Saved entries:
:::
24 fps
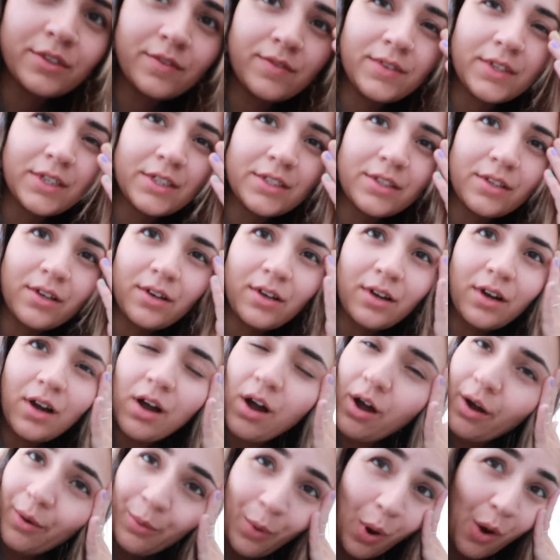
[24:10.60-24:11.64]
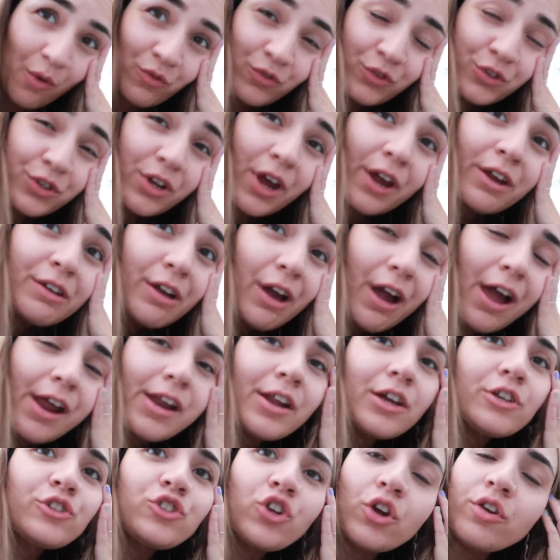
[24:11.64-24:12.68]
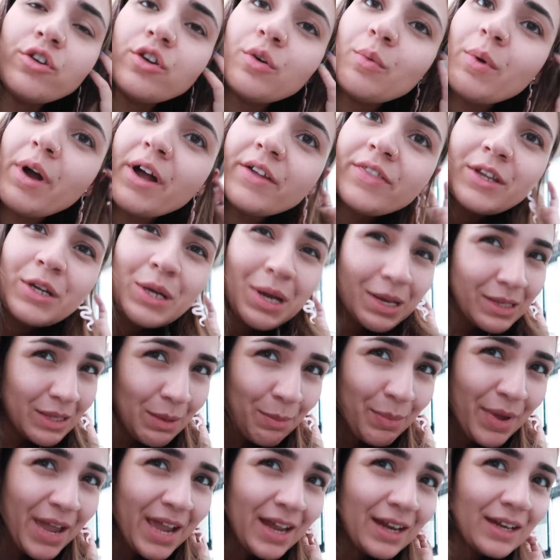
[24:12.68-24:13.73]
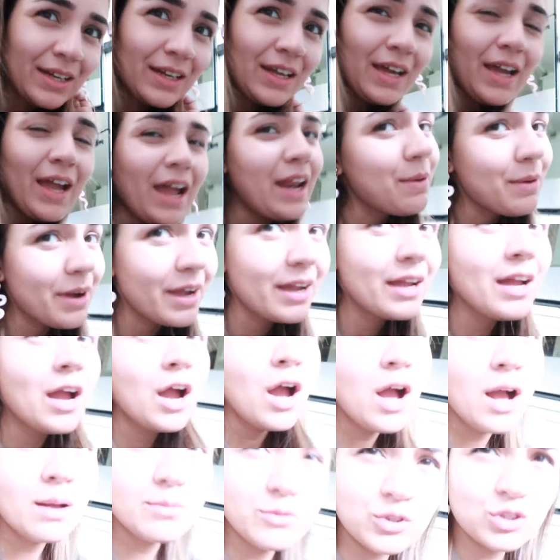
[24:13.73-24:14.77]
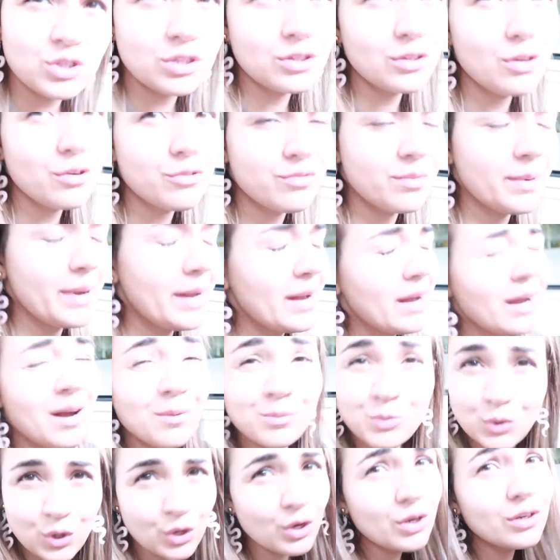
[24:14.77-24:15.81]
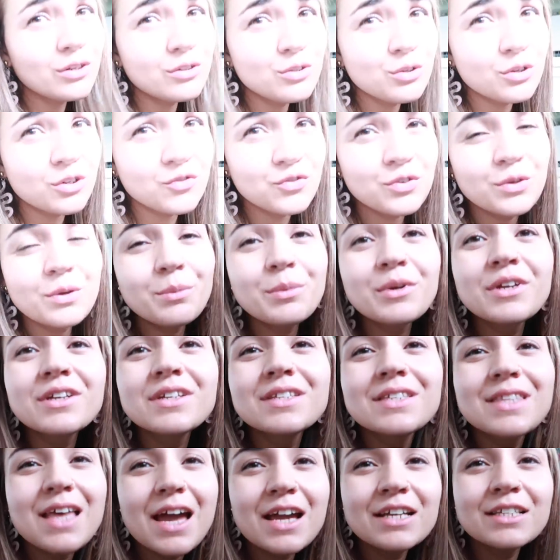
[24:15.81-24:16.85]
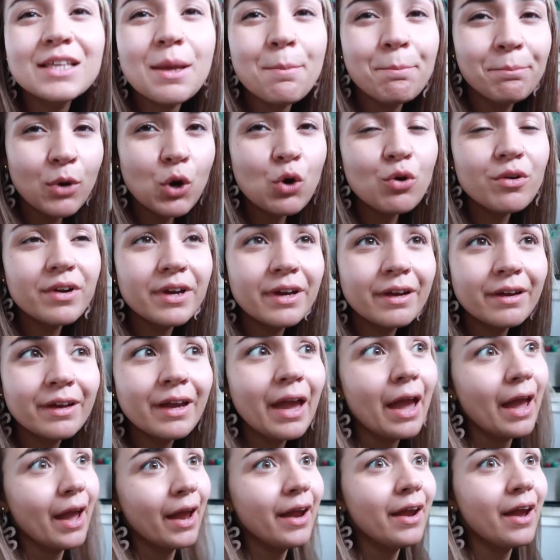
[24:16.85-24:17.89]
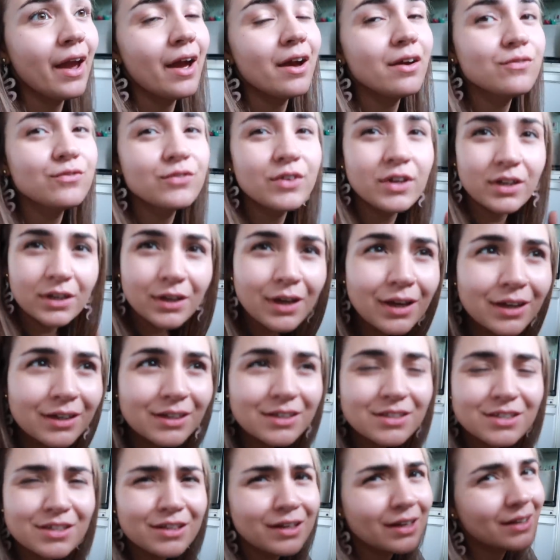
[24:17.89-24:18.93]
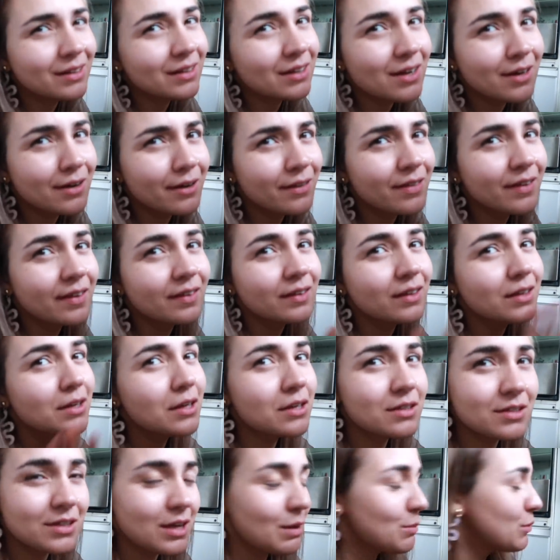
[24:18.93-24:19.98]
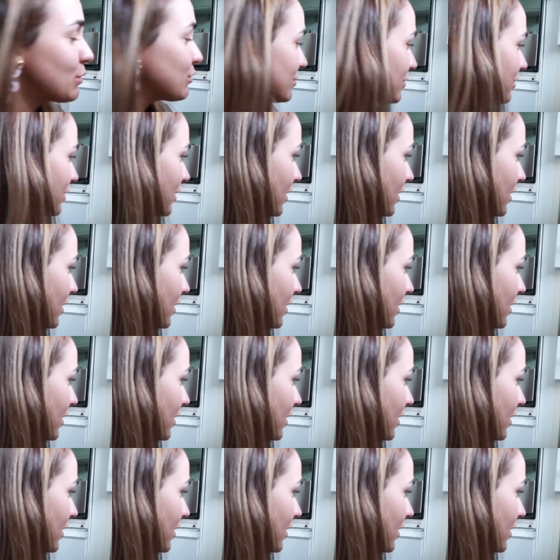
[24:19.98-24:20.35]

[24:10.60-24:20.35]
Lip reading: of these are out of date, and I don't know why they're not in the bin. Anyway, I'm just gonna go through it. I'm not gonna talk through it because that is boring AF. Unless you like that kind of thing, the next time I do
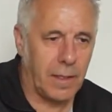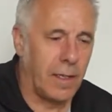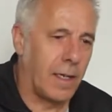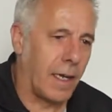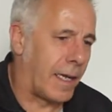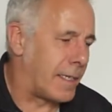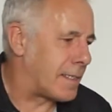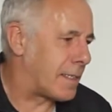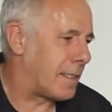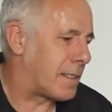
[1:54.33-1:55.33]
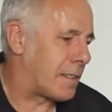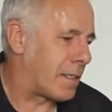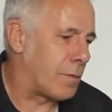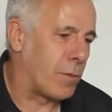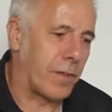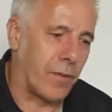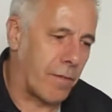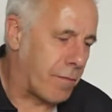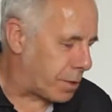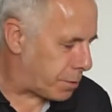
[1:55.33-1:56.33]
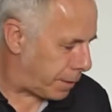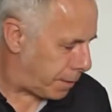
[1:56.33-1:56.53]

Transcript: and it started with a riff which went,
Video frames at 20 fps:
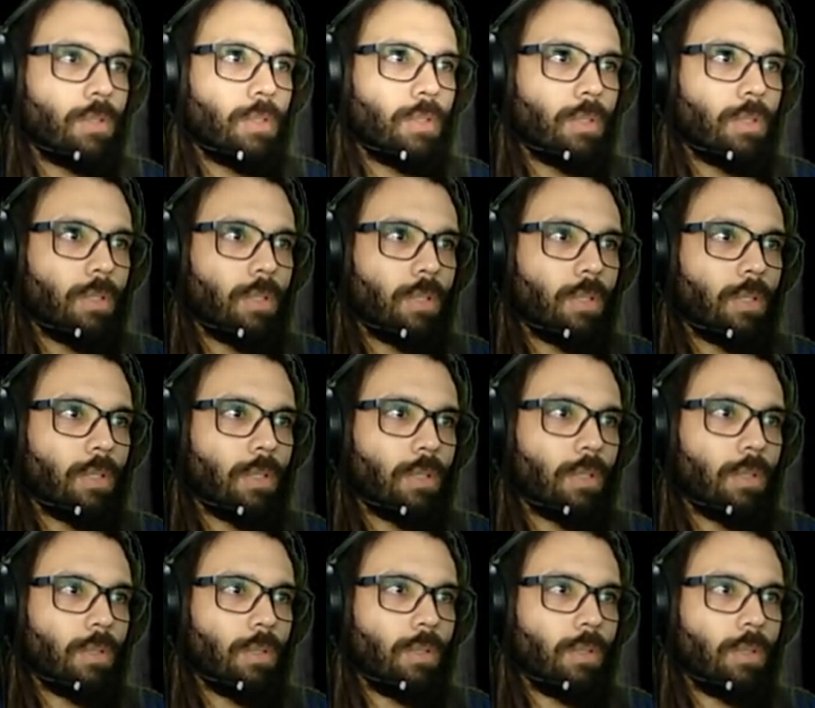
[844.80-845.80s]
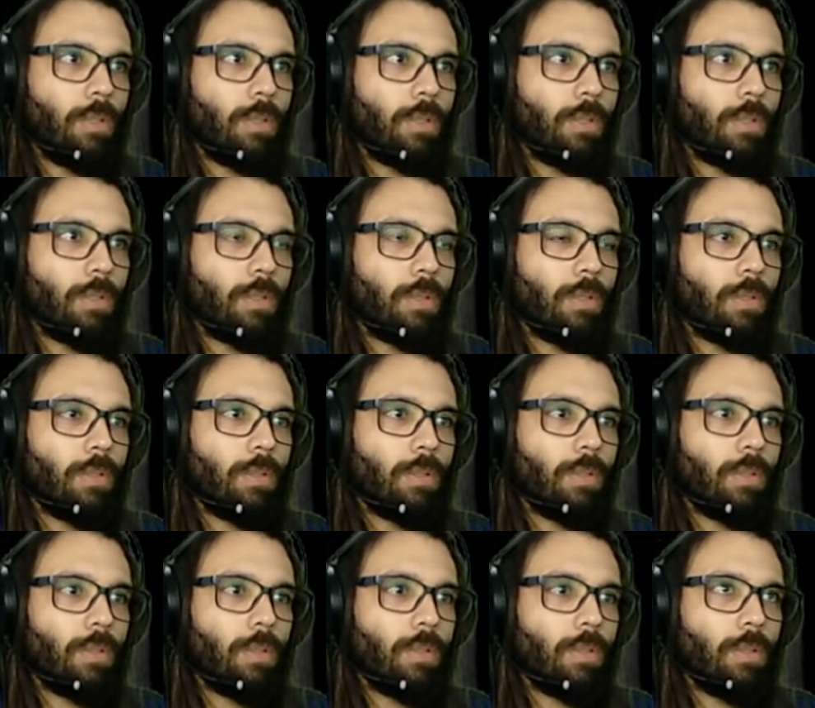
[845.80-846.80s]
take a look.
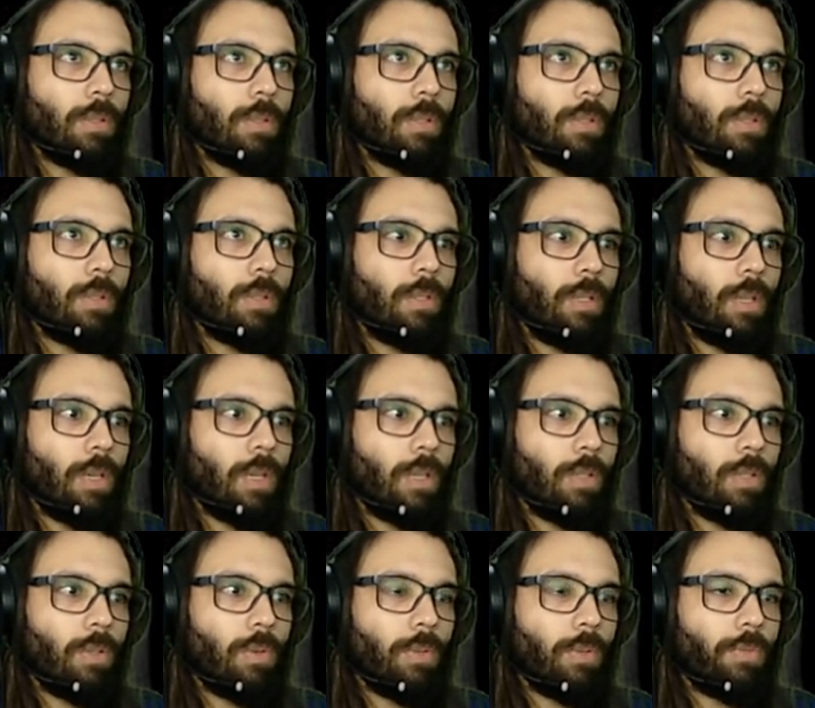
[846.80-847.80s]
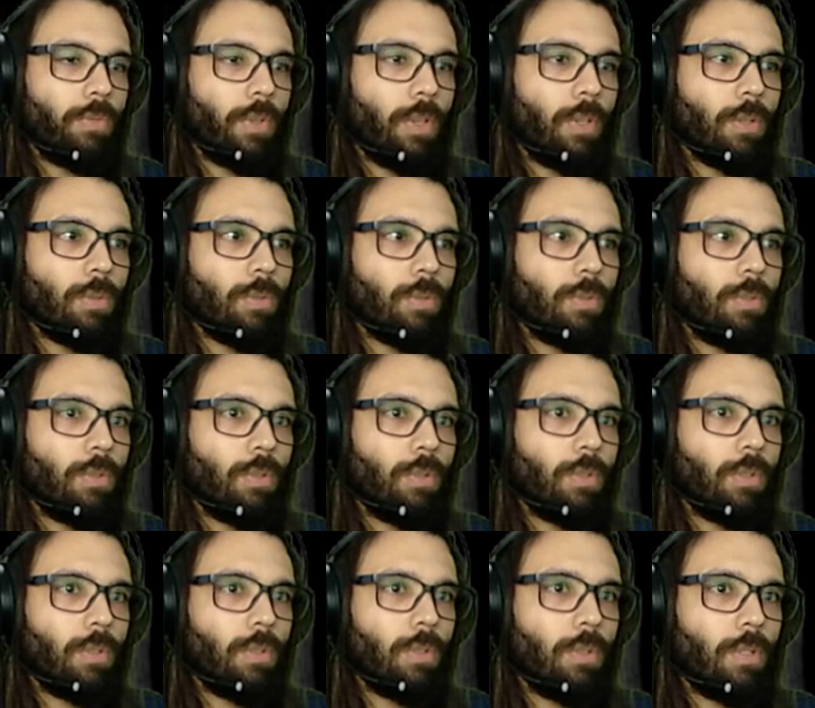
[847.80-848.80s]
Yeah, I know I failed.
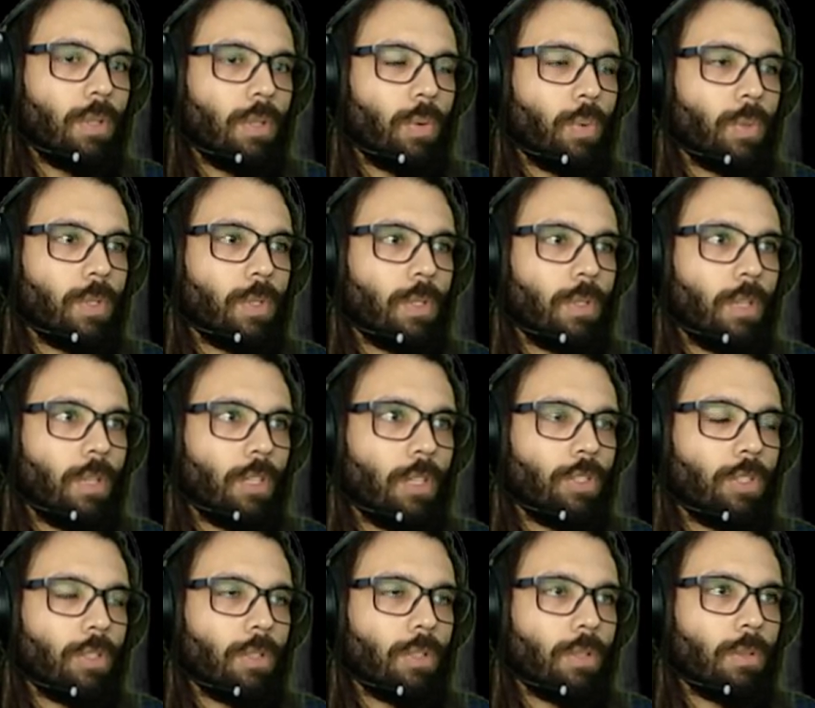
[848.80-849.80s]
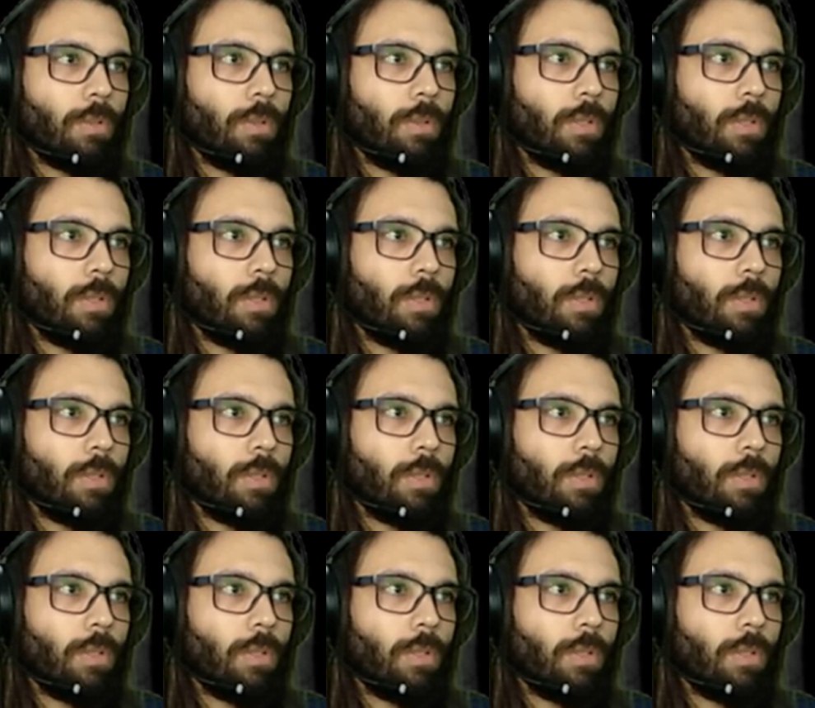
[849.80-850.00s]
That was intentional.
:::
▸ PROMPT: Could you reproduce exactly, and only, the lines from the one containing "[846.80-847.80s]" through the end of the records above, both included, while leaving out the pictures?

▸ REPLY TO THE TASK:
[846.80-847.80s]
[847.80-848.80s]
Yeah, I know I failed.
[848.80-849.80s]
[849.80-850.00s]
That was intentional.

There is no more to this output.